- Directions -
Scan the entries for "frames". Every line that holds it is to be copied.

Collected data:
╔══
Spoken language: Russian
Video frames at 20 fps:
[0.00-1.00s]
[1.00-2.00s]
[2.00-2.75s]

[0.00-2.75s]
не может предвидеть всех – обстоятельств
╚══
╔══
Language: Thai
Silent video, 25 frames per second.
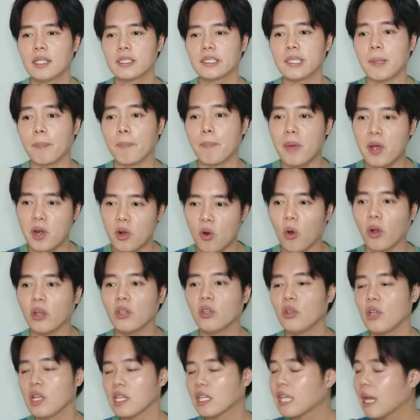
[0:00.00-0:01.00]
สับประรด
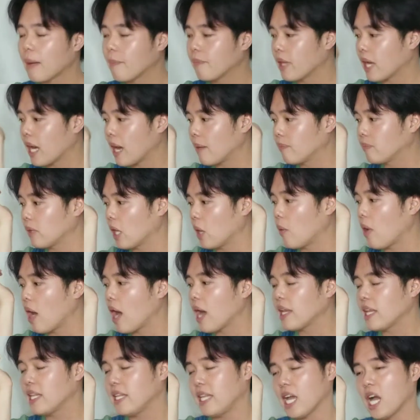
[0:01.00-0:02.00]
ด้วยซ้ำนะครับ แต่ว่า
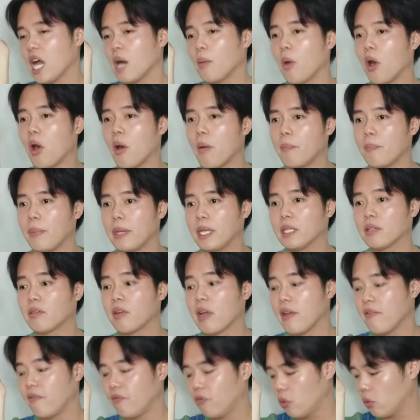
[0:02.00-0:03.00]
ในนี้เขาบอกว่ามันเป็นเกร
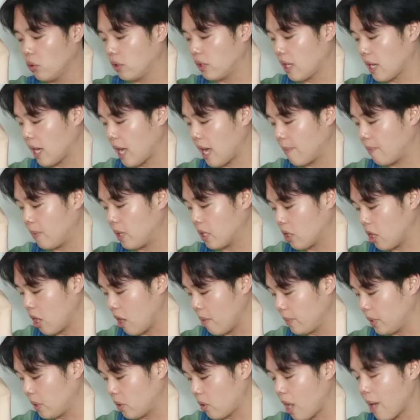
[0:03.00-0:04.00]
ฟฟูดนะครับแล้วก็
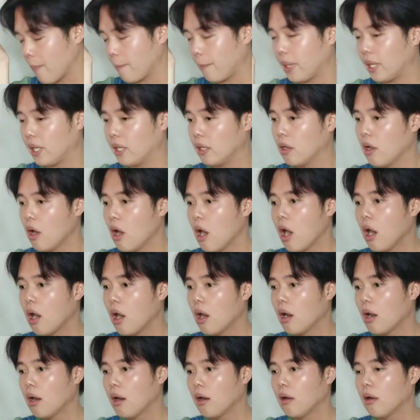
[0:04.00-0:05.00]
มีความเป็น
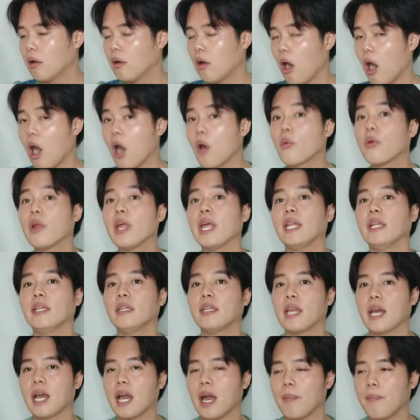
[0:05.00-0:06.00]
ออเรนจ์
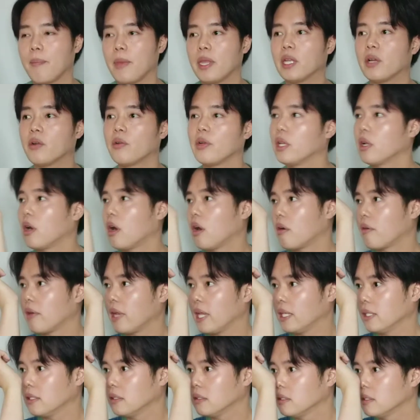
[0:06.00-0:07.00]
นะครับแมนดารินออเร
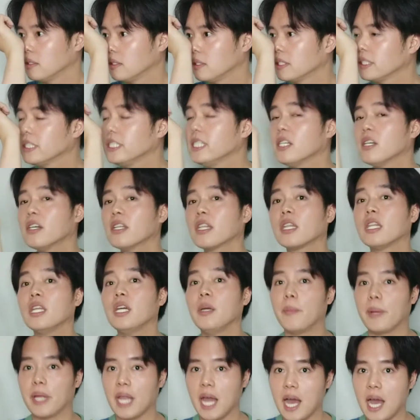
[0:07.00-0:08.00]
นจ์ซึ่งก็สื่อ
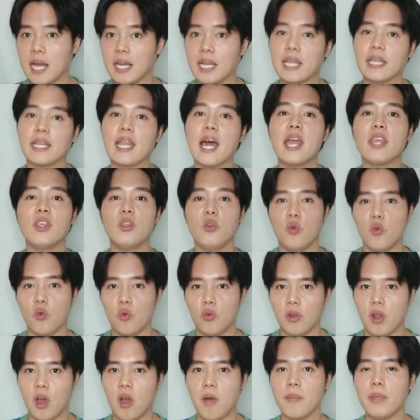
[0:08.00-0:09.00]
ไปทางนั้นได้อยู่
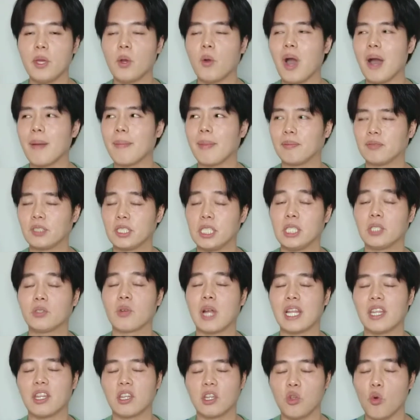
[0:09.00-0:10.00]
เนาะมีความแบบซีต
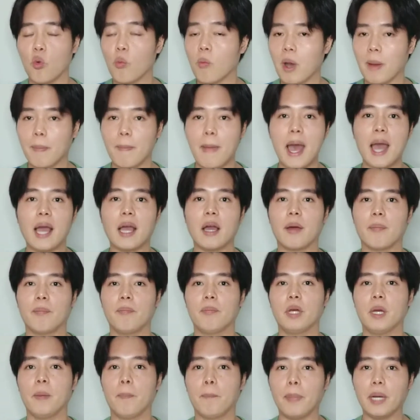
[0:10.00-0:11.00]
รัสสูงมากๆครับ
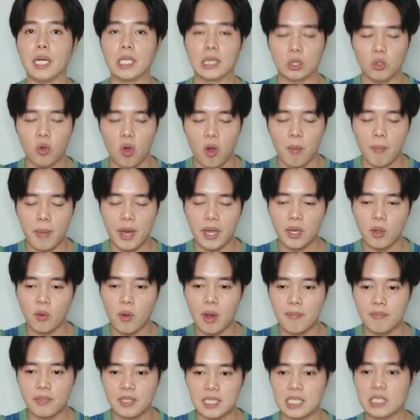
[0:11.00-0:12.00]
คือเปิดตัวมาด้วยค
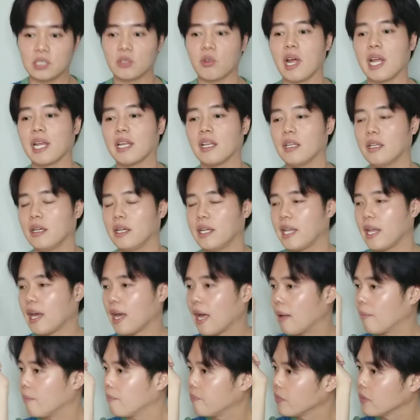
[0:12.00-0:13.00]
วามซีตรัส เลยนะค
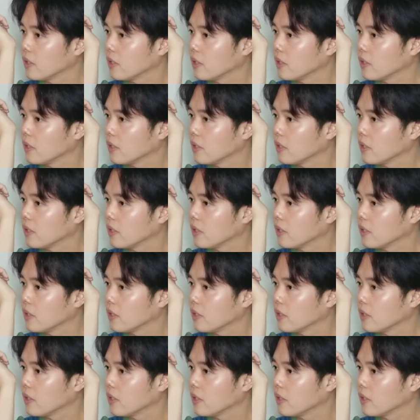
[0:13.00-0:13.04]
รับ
╚══
- Expected output -
Video frames at 20 fps:
Silent video, 25 frames per second.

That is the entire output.